Le Boeing 737 et le Dash 7

Le procureur de la Crief, Ali Touré, estime que lors de la cession d’Air Guinée en 2002, M. Diallo et ses complices – il cite aussi le ministre de l’Economie et des finances, Cheick Amadou Camara dans la vente d’un Boeing 737, d’un avion à turbopropulseurs de type Dash 7 et des pièces de rechange, du siège de la compagnie à Conakry et d’installations à l’aéroport – ont fait des infractions de «malversation dans la passation des marchés publics, corruption, enrichissement illicite, détournement de deniers publics, recel de biens et complicité».

Ces accusations ne sont pas un fait nouveau dans le paysage socioéconomique guinéen. Les plus farouches détracteurs et les challengers de Diallo ont brandi les résultats d’audits successifs menés sur ce dossier pendant les élections de 2010, 2015 et 2020 pour tenter de salir son image de leader charismatique ou encore pour réduire ses chances d’occuper le fauteuil présidentiel.

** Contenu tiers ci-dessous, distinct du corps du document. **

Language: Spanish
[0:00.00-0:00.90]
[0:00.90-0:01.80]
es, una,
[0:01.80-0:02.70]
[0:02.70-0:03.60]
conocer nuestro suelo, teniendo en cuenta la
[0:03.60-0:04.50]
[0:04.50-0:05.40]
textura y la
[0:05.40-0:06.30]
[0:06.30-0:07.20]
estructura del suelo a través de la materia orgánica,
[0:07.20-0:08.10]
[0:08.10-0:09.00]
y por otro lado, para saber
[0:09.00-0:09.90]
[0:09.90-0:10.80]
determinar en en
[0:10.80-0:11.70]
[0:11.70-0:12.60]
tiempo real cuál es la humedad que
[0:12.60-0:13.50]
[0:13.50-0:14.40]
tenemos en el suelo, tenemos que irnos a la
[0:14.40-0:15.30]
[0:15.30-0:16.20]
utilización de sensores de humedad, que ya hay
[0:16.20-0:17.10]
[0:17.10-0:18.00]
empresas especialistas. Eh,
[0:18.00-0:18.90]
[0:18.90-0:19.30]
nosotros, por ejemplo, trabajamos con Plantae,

Aujourd’hui encore sous le régime Kaki, Cellou Dalein Diallo subit l’assaut de ses adversaires connus ou anonymes agissant sous le couvert de «la lutte contre la corruption et la délinquance financière» des anciens dignitaires du régime Conté et qui ne reculent devant rien pour le spolier de ses propriétés, salir sa réputation de gestionnaire honnête et intègre, le plumer à toutes les occasions. Pis encore, ils ne s’empêchent pas de prendre part aux tours de passe-passe et aux politiques dilatoires visant à le désigner coupable avant le verdict.

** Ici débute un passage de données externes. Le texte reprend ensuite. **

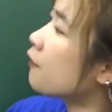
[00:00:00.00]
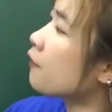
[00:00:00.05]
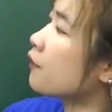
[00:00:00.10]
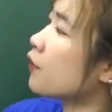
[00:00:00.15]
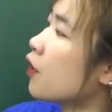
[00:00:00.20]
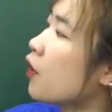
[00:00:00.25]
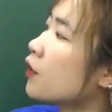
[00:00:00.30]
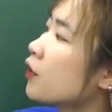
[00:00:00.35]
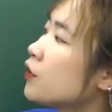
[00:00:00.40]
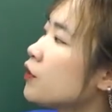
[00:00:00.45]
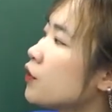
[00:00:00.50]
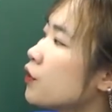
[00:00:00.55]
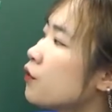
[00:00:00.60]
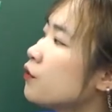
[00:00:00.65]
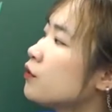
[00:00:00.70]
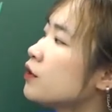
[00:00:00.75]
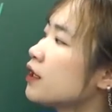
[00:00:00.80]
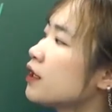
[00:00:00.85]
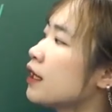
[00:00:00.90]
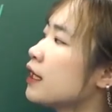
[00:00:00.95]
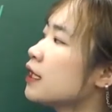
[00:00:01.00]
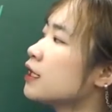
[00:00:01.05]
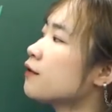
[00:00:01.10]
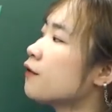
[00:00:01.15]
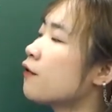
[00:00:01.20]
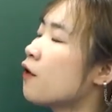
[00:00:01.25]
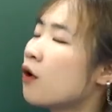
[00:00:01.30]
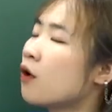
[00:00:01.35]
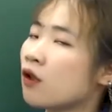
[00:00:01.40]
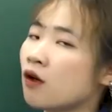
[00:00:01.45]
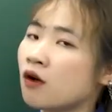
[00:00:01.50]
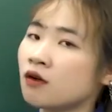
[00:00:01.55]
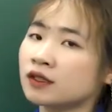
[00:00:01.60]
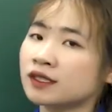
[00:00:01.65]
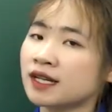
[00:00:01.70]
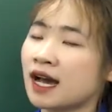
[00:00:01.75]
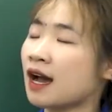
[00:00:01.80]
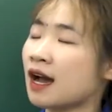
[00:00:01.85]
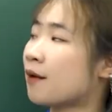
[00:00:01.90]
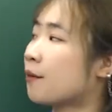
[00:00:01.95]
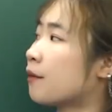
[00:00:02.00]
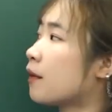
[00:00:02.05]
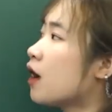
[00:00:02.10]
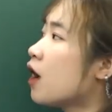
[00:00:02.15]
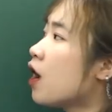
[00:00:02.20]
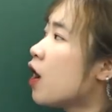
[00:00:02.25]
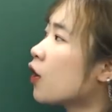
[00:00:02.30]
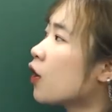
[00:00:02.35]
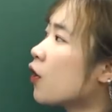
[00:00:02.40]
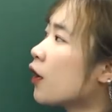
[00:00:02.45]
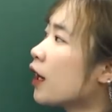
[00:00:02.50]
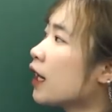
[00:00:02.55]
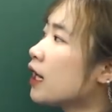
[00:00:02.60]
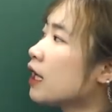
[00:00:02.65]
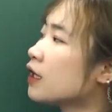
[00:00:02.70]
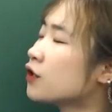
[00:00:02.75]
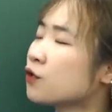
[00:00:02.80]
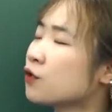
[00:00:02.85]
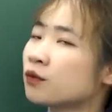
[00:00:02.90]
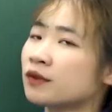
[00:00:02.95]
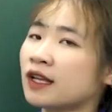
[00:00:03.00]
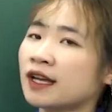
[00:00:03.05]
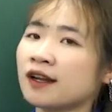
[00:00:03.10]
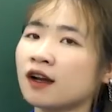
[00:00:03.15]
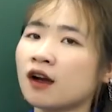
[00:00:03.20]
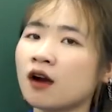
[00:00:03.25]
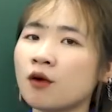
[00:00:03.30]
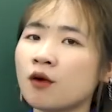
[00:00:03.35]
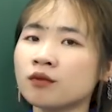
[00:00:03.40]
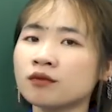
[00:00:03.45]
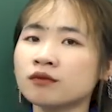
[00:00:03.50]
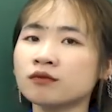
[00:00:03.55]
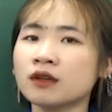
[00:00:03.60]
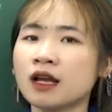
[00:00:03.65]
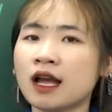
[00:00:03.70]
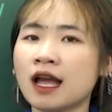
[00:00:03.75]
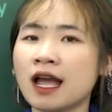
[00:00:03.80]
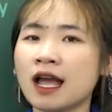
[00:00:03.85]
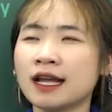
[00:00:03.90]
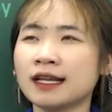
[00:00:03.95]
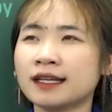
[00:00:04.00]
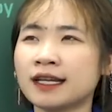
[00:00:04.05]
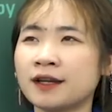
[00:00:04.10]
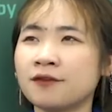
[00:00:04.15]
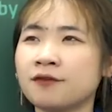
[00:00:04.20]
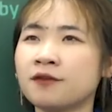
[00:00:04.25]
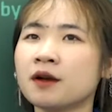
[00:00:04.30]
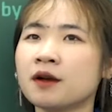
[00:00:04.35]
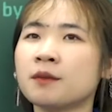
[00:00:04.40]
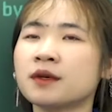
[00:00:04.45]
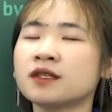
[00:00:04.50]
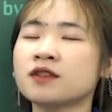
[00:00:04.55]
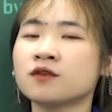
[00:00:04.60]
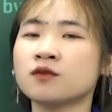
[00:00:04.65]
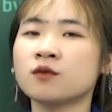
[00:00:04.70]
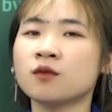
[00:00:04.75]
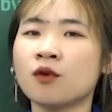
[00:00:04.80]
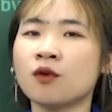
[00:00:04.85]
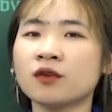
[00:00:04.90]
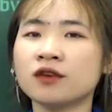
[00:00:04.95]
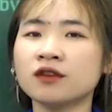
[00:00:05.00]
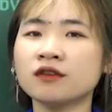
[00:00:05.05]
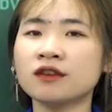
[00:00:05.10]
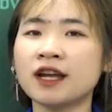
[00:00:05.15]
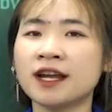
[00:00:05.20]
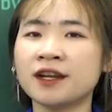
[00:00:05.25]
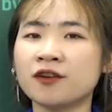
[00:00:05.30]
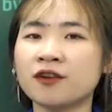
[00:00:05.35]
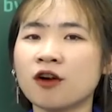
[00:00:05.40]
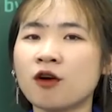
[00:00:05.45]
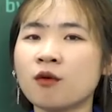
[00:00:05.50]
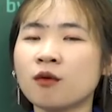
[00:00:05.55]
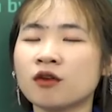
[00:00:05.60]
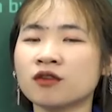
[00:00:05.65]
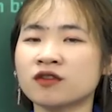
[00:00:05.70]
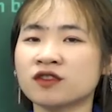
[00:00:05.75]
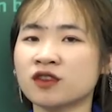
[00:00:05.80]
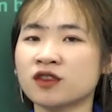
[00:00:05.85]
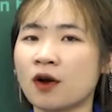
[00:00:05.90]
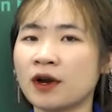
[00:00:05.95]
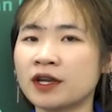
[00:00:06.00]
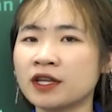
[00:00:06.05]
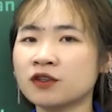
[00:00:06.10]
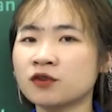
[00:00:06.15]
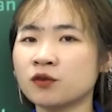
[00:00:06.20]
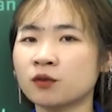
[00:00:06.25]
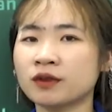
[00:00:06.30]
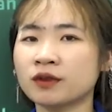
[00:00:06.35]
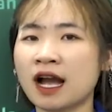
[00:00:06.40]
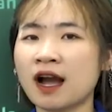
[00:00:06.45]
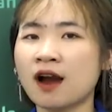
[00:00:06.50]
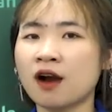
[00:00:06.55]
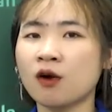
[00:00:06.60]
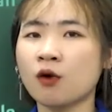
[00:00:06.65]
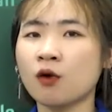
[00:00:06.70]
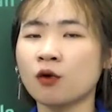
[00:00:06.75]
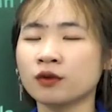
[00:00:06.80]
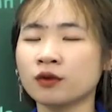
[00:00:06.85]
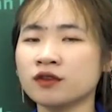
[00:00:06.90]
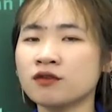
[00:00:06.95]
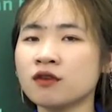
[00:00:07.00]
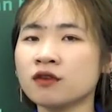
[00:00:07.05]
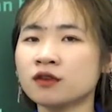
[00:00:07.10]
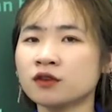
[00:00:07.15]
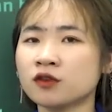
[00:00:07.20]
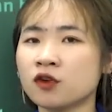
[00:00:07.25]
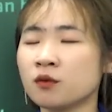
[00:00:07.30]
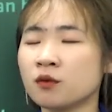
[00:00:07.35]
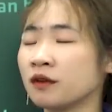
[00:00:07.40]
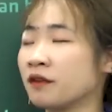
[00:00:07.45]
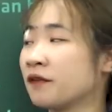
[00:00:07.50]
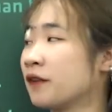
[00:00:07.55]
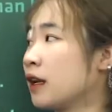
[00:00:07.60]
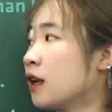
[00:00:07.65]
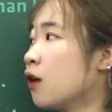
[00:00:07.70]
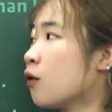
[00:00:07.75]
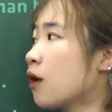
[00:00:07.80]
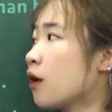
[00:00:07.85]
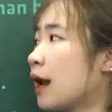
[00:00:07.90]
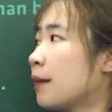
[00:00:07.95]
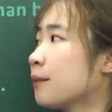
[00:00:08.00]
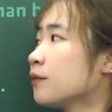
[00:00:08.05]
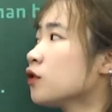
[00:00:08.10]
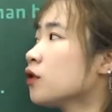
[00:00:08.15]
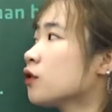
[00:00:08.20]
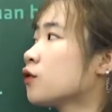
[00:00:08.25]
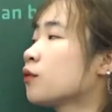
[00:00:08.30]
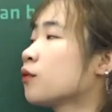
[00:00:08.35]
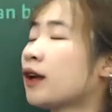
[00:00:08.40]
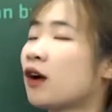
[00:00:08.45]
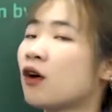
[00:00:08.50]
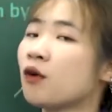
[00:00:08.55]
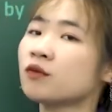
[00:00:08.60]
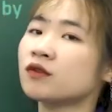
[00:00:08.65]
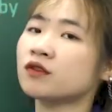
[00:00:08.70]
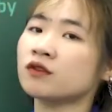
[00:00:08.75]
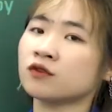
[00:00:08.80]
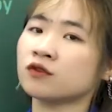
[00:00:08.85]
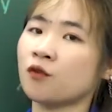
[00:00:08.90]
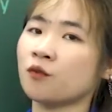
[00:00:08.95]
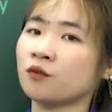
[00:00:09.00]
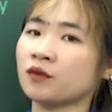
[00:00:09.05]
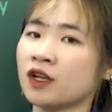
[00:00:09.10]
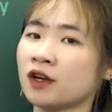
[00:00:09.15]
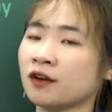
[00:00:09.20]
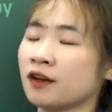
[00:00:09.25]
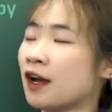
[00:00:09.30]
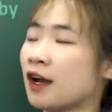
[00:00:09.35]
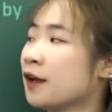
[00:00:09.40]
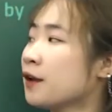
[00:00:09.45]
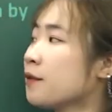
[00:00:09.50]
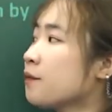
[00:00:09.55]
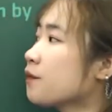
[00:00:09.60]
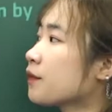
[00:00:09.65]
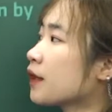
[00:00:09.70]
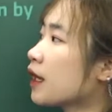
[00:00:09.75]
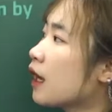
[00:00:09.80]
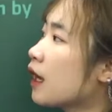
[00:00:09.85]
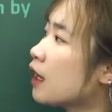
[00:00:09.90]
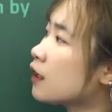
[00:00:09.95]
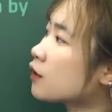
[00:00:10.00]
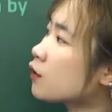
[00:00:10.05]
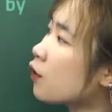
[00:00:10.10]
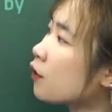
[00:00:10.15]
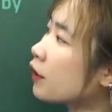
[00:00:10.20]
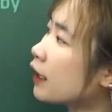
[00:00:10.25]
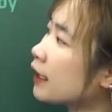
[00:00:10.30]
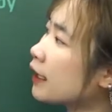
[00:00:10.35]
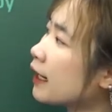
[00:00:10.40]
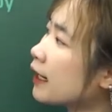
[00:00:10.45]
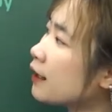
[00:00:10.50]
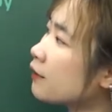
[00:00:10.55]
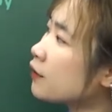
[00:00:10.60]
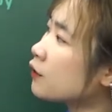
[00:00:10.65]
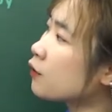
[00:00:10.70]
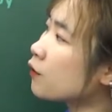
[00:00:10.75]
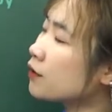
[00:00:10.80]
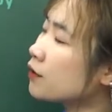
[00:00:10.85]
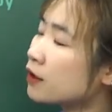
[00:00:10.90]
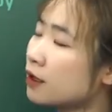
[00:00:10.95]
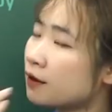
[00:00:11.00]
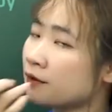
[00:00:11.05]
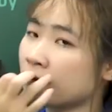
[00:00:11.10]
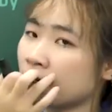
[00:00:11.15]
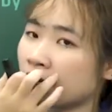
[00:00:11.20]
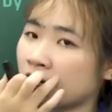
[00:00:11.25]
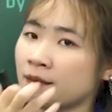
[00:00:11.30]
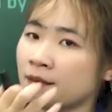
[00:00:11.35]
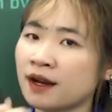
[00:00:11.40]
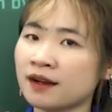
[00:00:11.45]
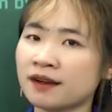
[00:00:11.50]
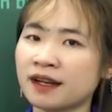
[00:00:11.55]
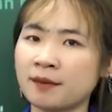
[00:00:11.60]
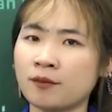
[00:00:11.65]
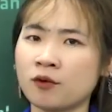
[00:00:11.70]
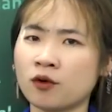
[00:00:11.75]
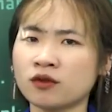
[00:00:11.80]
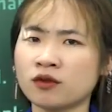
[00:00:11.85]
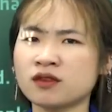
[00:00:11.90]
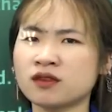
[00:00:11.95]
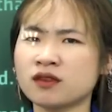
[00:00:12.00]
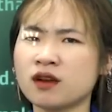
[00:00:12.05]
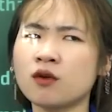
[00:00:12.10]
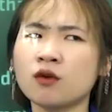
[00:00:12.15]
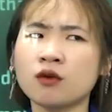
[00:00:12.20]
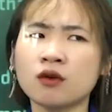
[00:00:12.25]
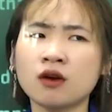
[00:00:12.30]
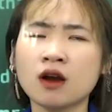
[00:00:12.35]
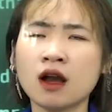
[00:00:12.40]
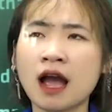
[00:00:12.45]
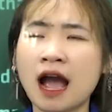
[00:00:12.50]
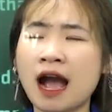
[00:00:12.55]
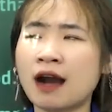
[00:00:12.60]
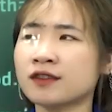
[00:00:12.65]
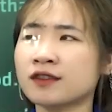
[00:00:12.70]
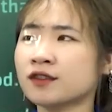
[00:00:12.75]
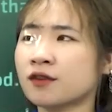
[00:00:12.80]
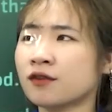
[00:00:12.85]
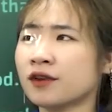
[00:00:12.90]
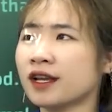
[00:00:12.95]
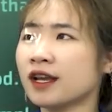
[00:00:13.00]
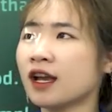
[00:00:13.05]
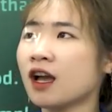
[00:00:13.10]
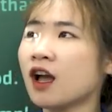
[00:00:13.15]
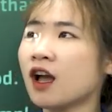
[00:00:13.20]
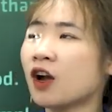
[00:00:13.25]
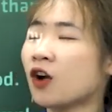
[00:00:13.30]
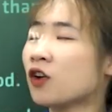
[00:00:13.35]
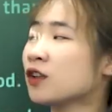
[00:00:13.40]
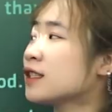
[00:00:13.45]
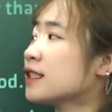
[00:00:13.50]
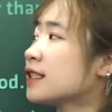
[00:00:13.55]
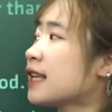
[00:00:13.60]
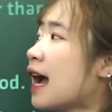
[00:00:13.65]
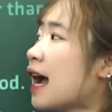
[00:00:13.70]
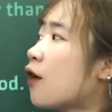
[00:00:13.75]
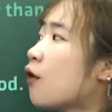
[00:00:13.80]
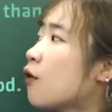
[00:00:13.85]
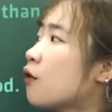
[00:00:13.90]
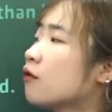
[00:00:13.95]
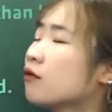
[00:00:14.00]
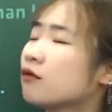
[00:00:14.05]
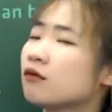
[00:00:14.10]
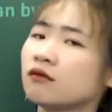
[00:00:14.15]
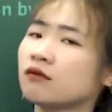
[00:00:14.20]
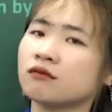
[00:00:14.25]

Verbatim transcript: not used it for a long time có nghĩa là chúng ta đã không cái việc mà sử dụng ngôn ngữ đấy nó không còn giỏi như chúng ta hồi trước nữa rồi vì vì lâu lắm rồi chúng ta không sử dụng tiếng đấy rồi cái này ví dụ như là việc các bạn để một con dâu à sorry con dao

Le 13 juin est le début d’un nouveau combat que Dalein Diallo livre seul devant Dame Thémis, treize ans après la disparition de son mentor Ba Mamadou qui avait porté son choix sur lui pour continuer l’œuvre commencée en 1990. S’il s’en sort la tête haute sans bras et côtes cassées comme le 28 septembre 2009 face à la junte du capitaine Dadis Camara, ce serait tant mieux pour son leadership et sa crédibilité. Toutefois, s’il se laisse condamner par la justice du régime en place, ses adversaires auront gagné leur pari de l’éjecter de la course à la présidence de la République.